A symmetrical distribution occurs when the values of variables appear at regular frequencies, and the mean, median, and mode all occur at the same point. If a line were drawn down the center of the graph, it would reveal two sides that mirror each other.
In graphical form, symmetrical distributions often appear as a normal distribution (i.e., bell curve). Symmetrical distribution is a core concept in technical trading, as the price action of an asset is assumed to fit a symmetrical distribution curve over time.
Symmetrical distributions can be contrasted with asymmetrical distributions, which exhibit skewness or other irregularities in their shape.
Key Features of Symmetrical Distribution
- Symmetrical distributions divide the data into two mirror-image halves when split down the center.
- Bell curves are a commonly-cited example within symmetrical distributions.
- Statistical techniques rely on symmetrical distributions for analyzing data and making inferences.
- In finance, symmetrical distributions can aid trading decisions by assuming data-generating processes mirror the mean.
- Real-world price data, however, tend to exhibit asymmetrical qualities such as right-skewness.
Insights from Symmetrical Distribution
Symmetrical distributions help traders establish the value area for a stock, currency, or commodity over various time frames.
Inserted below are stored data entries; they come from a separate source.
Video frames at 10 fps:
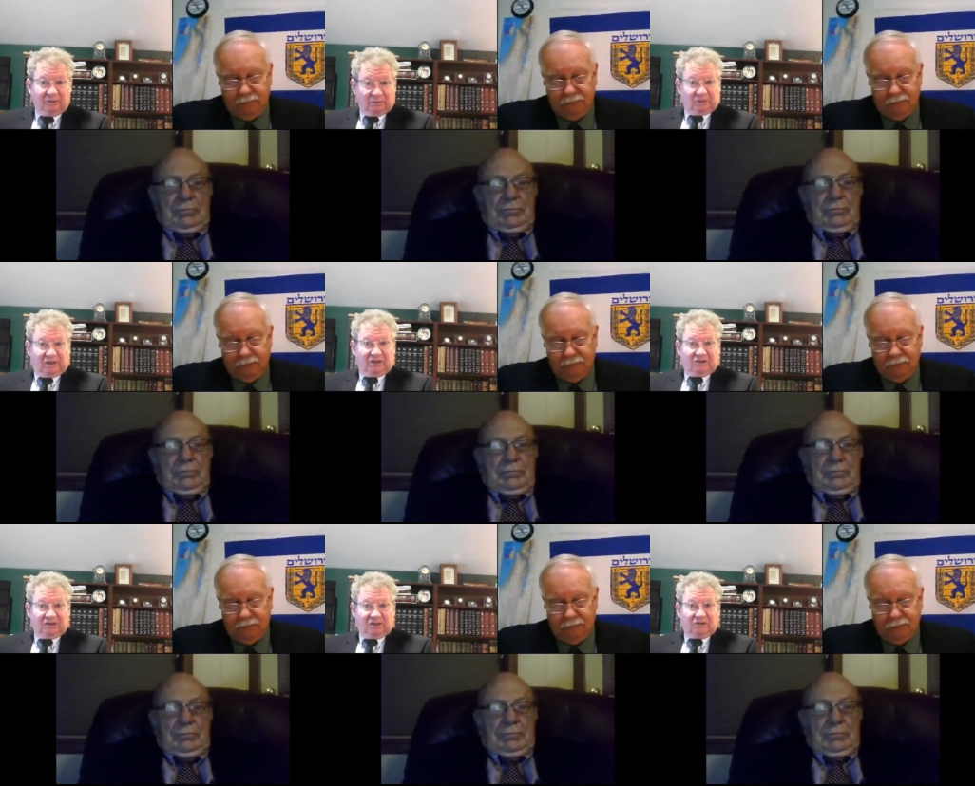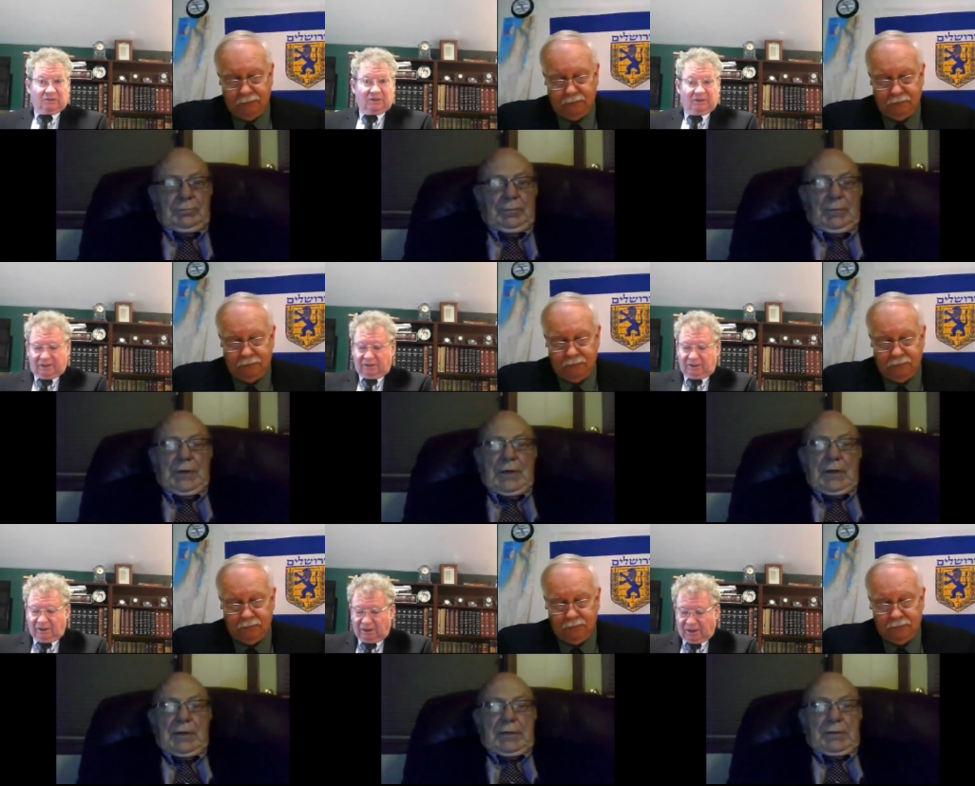Speaker 1: with the nation Israel. Now,
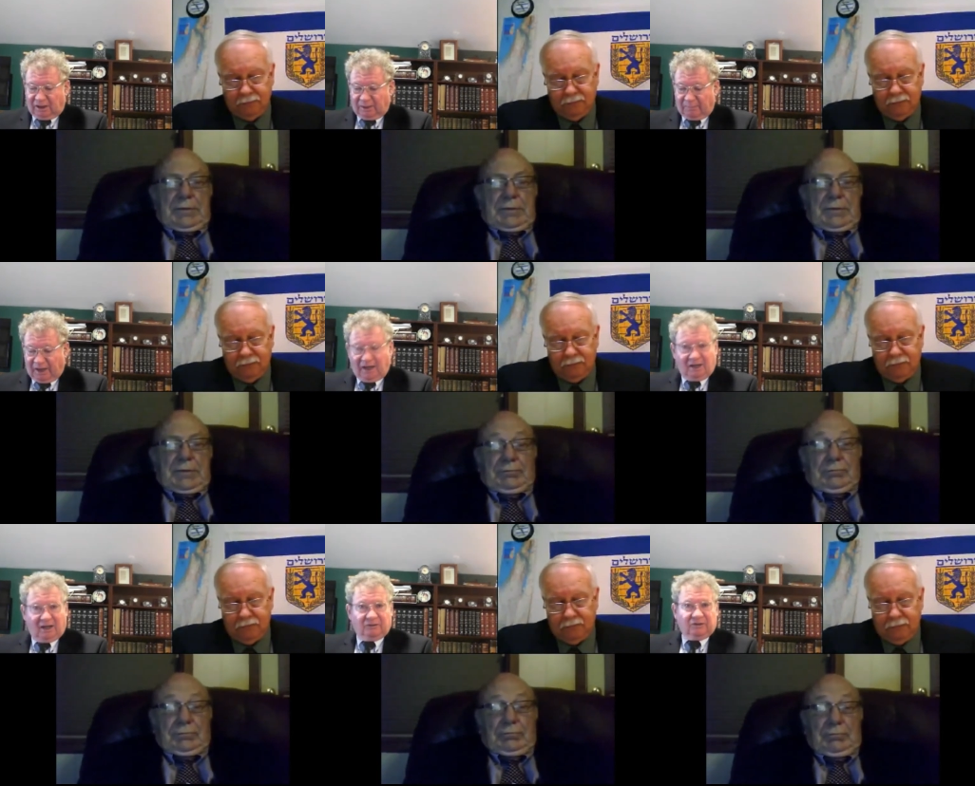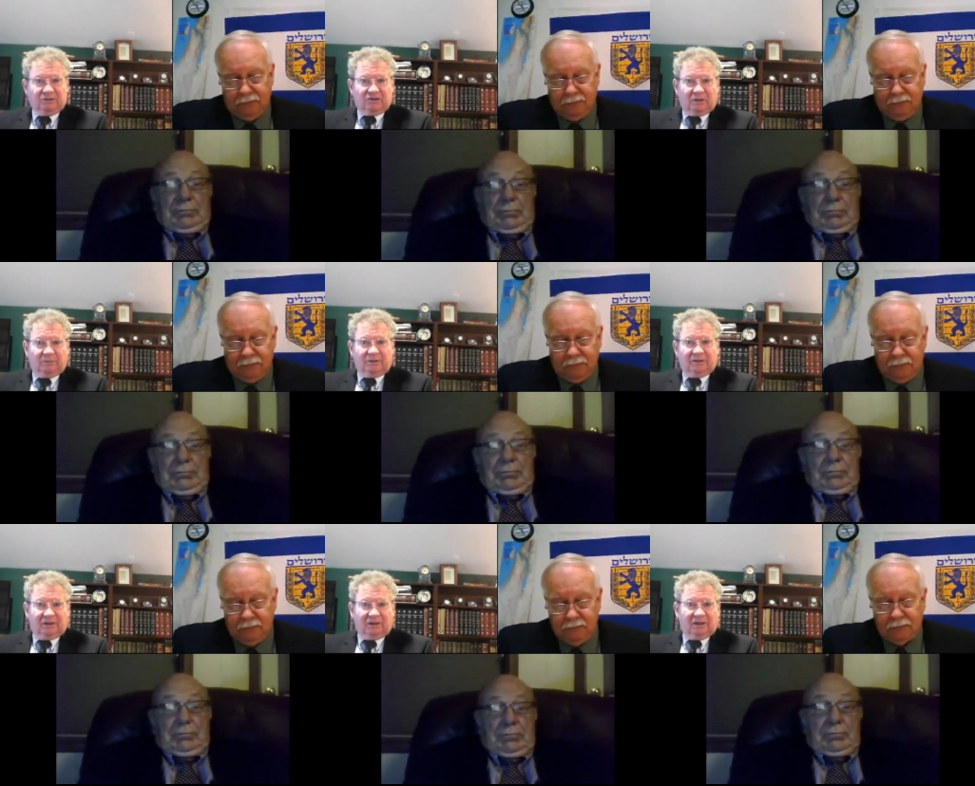um, how, how do you
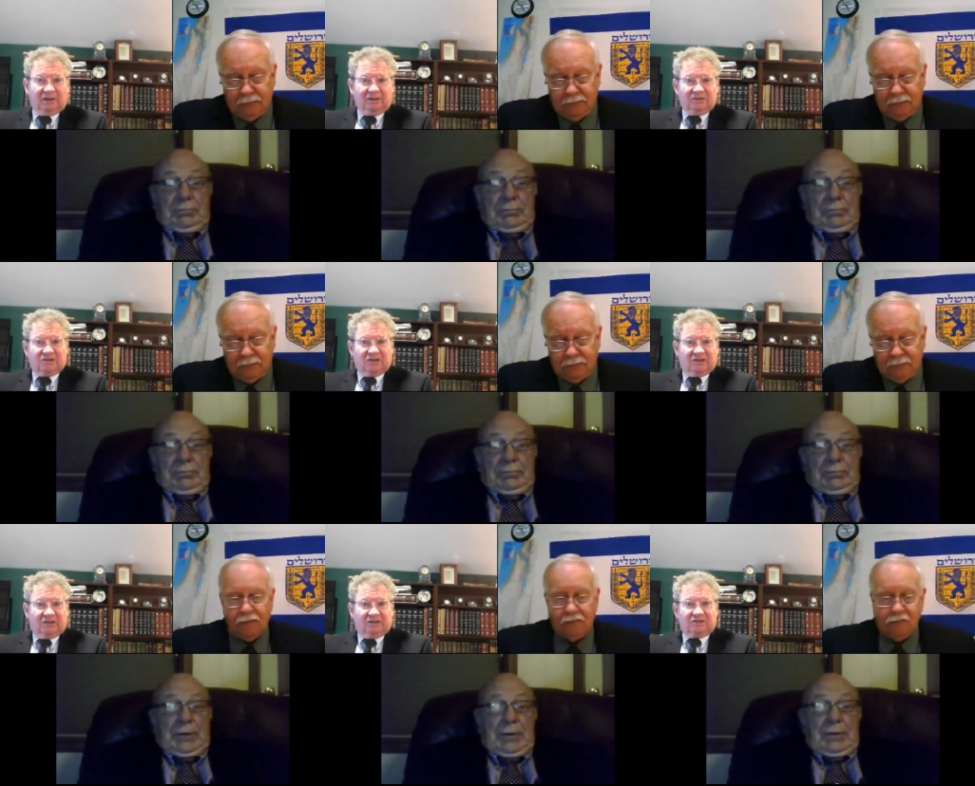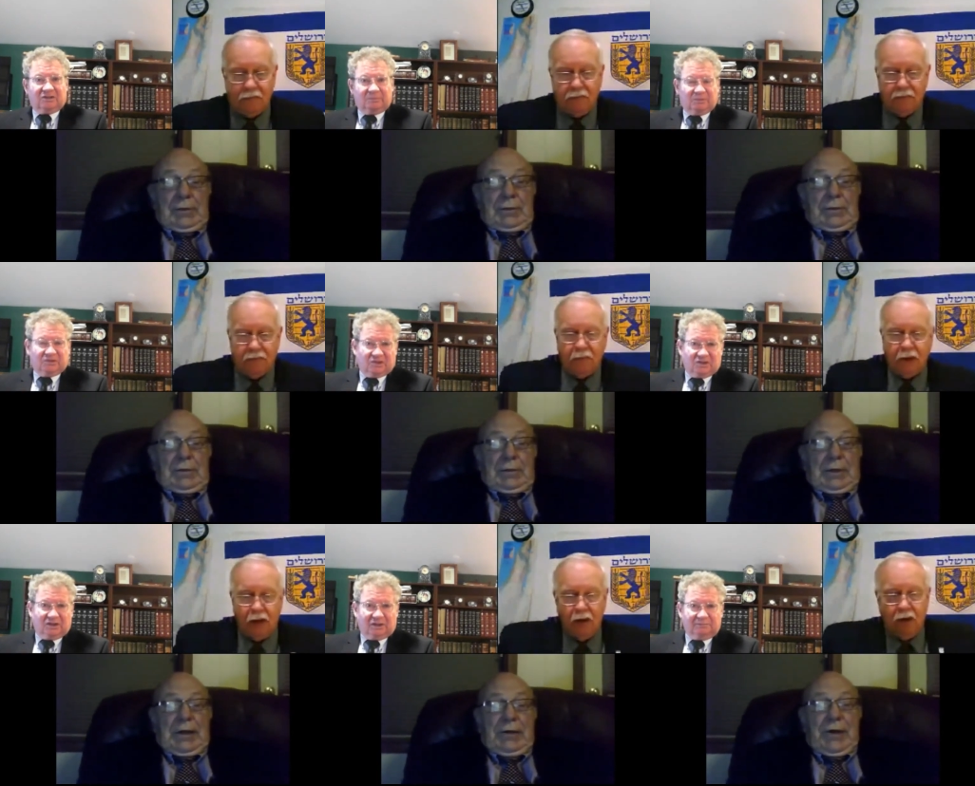gentlemen uh, see this
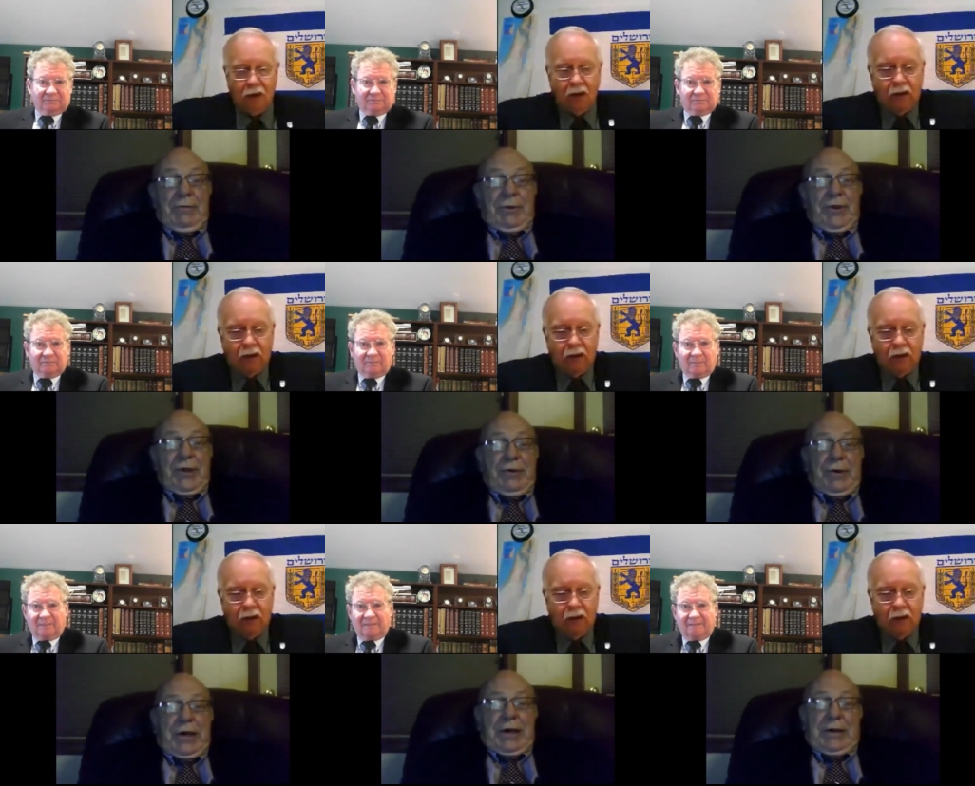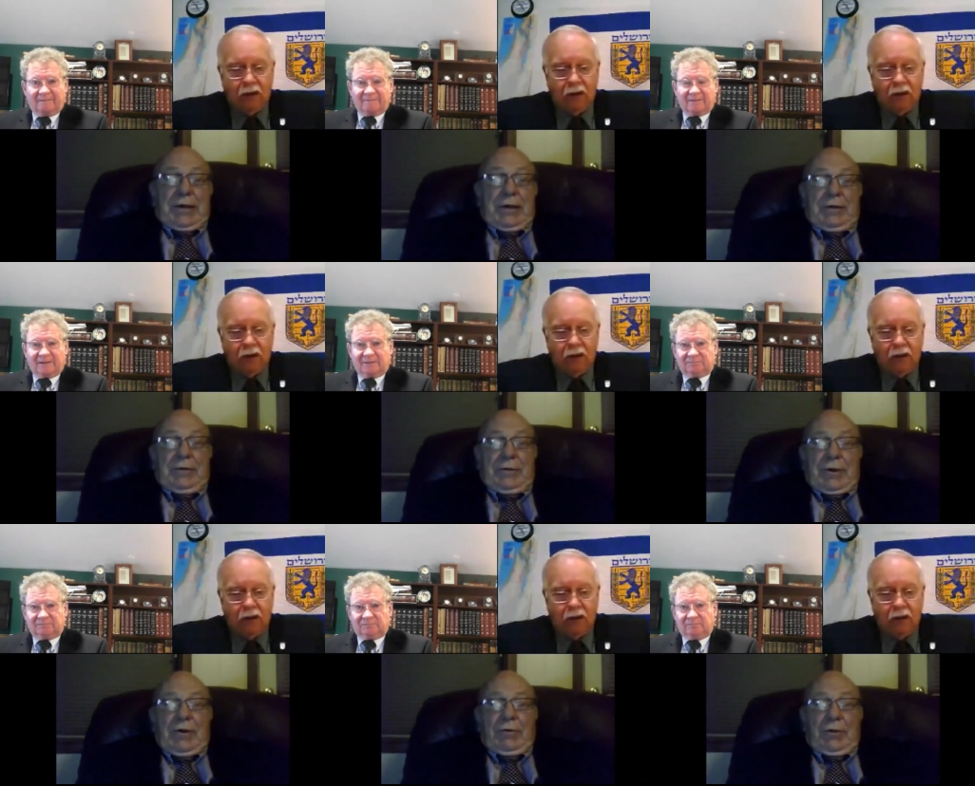positioning?
Speaker 2: With you uh,
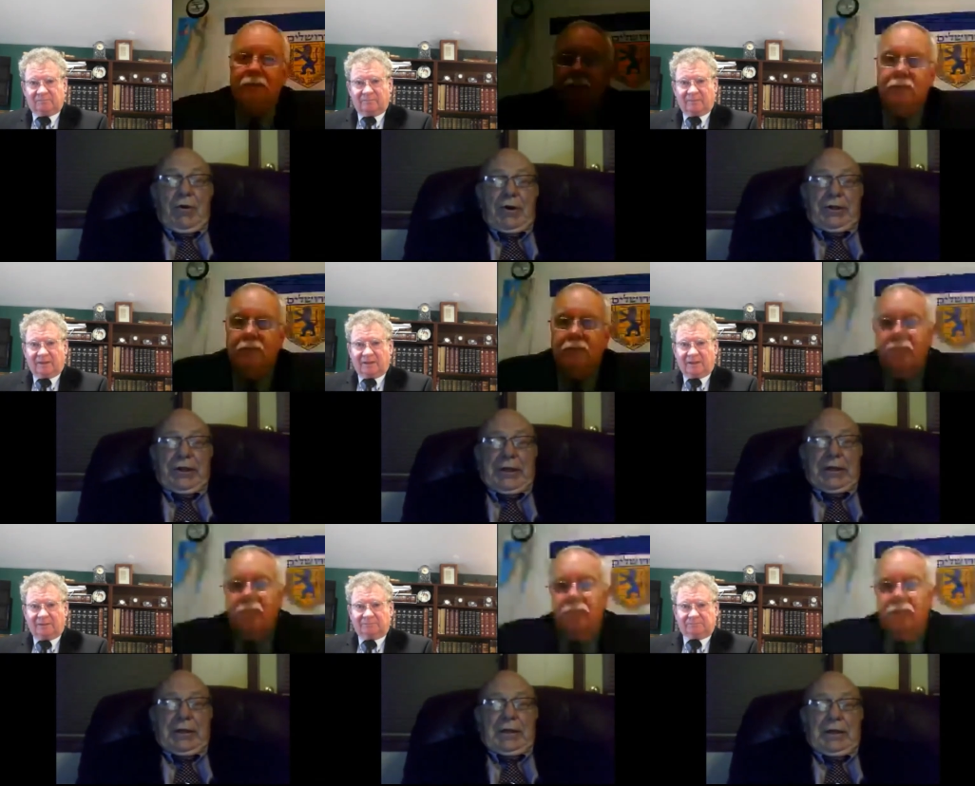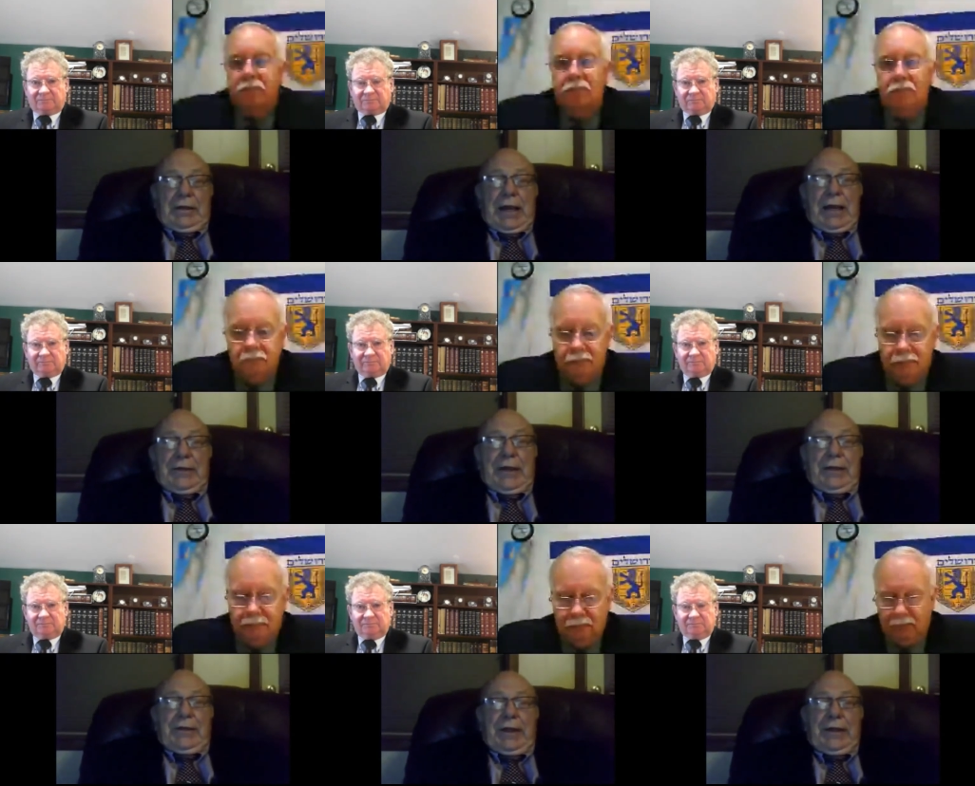uh, wholeheartedly, uh, Dan.
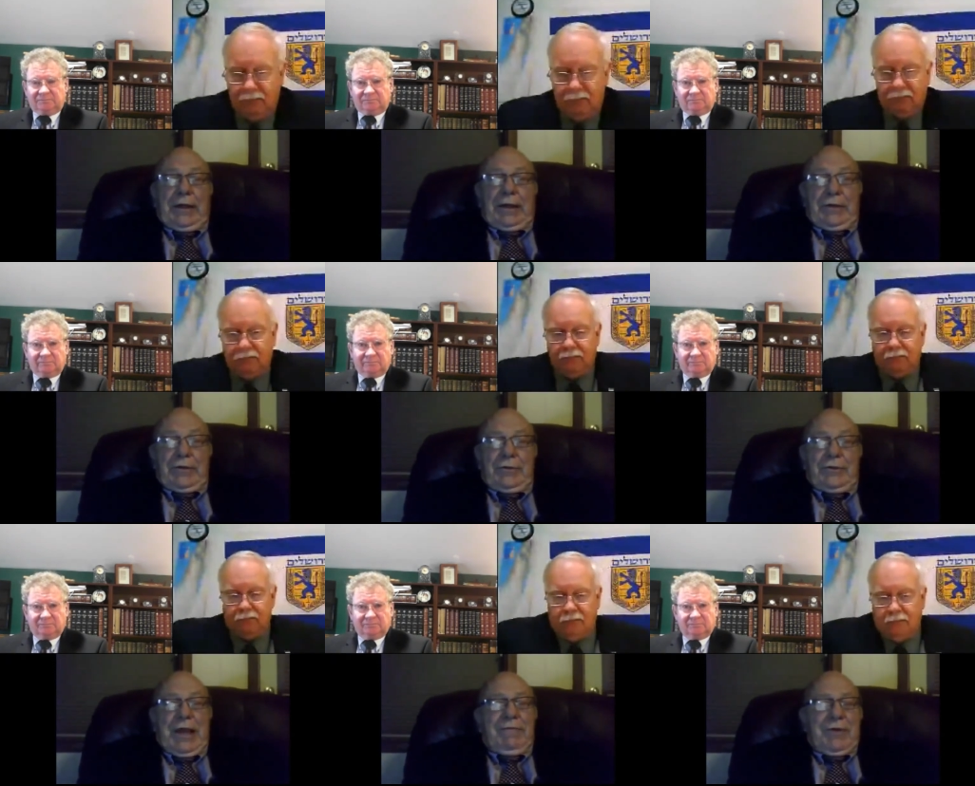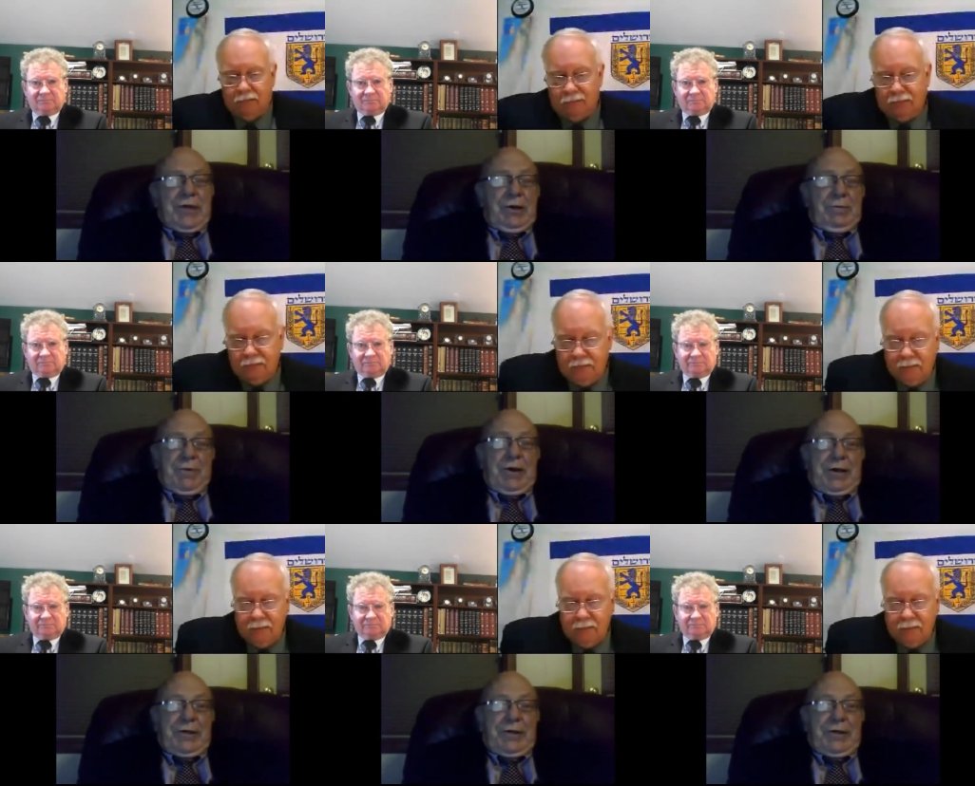The, the uh, seven year period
These vary from intraday periods (like 30-minute intervals) to longer-term sessions encompassing weeks or months. The assumption is that approximately 68% of price points will fall within one standard deviation of the curve’s center. This area encapsulates the value area, where prices closely align with the asset’s actual value.
If the current price action takes the asset out of the value area, it signals a misalignment of price and value. A dip below the curve suggests undervaluation, while a rise above indicates overvaluation. Ultimately, it is expected that over time, the market will revert to the mean.
Example: Contextualizing Price Action through Symmetrical Distribution
Symmetrical distribution is often utilized to contextualize price action. The further price action deviates from one standard deviation of the mean, on either side, the higher the chances the asset is under or overvalued. This understanding suggests potential trades based on how far the price deviates from the mean, although larger time frames introduce the risk of missing optimal entry and exit points.
Image by Julie Bang
Symmetrical vs. Asymmetrical Distributions
The opposed concept to symmetrical distribution is asymmetrical distribution. An asymmetric distribution lacks zero skewness, manifesting either left-skewness (negative) or right-skewness (positive). For instance, a left-skewed distribution has a longer left tail, while a right-skewed one has a longer right tail.
Skewness plays a vital role in a trader’s analysis, depicting how historical returns spread in relation to mean. Positive right skew indicates returns deviating mainly to the left, while negative left skew shows deviation towards the right.
Normal vs. Skewed. Image by Sabrina Jiang
Understanding the Symmetrical Distribution’s Limitations
While past performance offers insight into patterns, it doesn’t guarantee future results. Symmetrical distribution, though reliable, is not infallible. Periods of asymmetry may occur, establishing a new mean and potential risks absent confirmation from other technical indicators. Thus, risk management is crucial when trading based on symmetrical distribution.
Relationship Between Mean, Median, and Mode in Symmetrical Distribution
In symmetrical distributions like the normal distribution (bell curve), mean, median, and mode converge. This holds true for other symmetric distributions as well, like the uniform distribution and binomial distribution.
Occasionally, a symmetrical distribution might have two distinct modes, presenting as two equidistant peaks.
Exploring Symmetric versus Asymmetric Data
Symmetric data reflects regularly occurring variable values around the mean. Conversely, asymmetric data embodies skewness or noise, appearing irregularly. Visualizing the shape helps quickly distinguish the symmetry or asymmetry in data.
Related Terms: mean, median, mode, central limit theorem, mean reversion.